This will bring up a window where you should name the this collection of data sets and click on "Create Collection" to save it to your history.

The newly named collection of long read data sets should now appear in your history.

Upload FASTQ via FTP

Upload paired-end data sets via FTP protocol:
Note
It is generally recommended to use the FTP protocol to upload large number of data sets to GalaxyTrakr. 

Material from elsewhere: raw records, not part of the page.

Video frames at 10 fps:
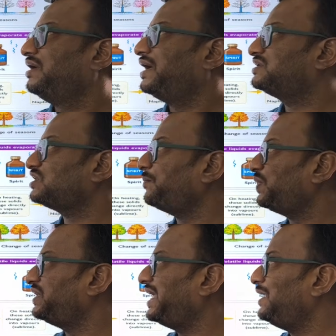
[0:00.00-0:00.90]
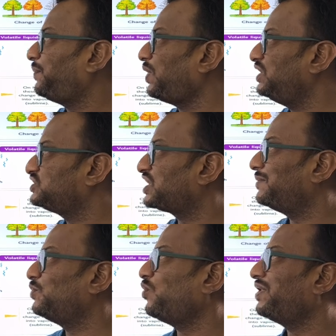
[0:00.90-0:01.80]
Example, nail polish
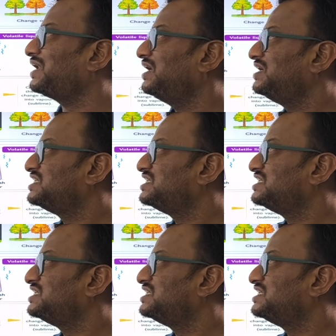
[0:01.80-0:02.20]
remover,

Please refer to the section 3.2.1 in the User Guide below and follow the directions to upload the data sets using the FTP protocol to GalaxyTrakr.

Galaxy+Genome+Trakr+User+Guide.pdf  

Once your paired-end data sets are uploaded, go to GalaxyTrakr and click on the "Upload Data" button. This should bring up the upload window overlay, and this time, click on the the "Choose FTP files" button as shown below.

Now, select the relevant files you uploaded via FTP protocol. In the example below, we are selecting 3 samples (circled in green) which equals to 6 files to be uploaded.

Then, first close the "FTP files" window (highlighted in yellow).

Safety information
Now, make sure to change the "Type (set all)" option to the corresponding extension of the files that were selected (see below) and then click on "Start" button to finish uploading the FTP files.

Since the files were pre-uploaded using an FTP client, the upload from the GalaxyTrakr interface should finish relatively quickly. Next, close the upload window by clicking on "Close" button.

Now the FTP uploaded files should appear in your history. We will create a new list of data pairs collection using these 6 files (3 samples).

Similar to step 3.8, we click on the "Checkbox" to select our 6 data set files (3 samples) and this time, we click on "Build List of Dataset Pairs" (highlighted in yellow) from the dropdown menu (green arrow).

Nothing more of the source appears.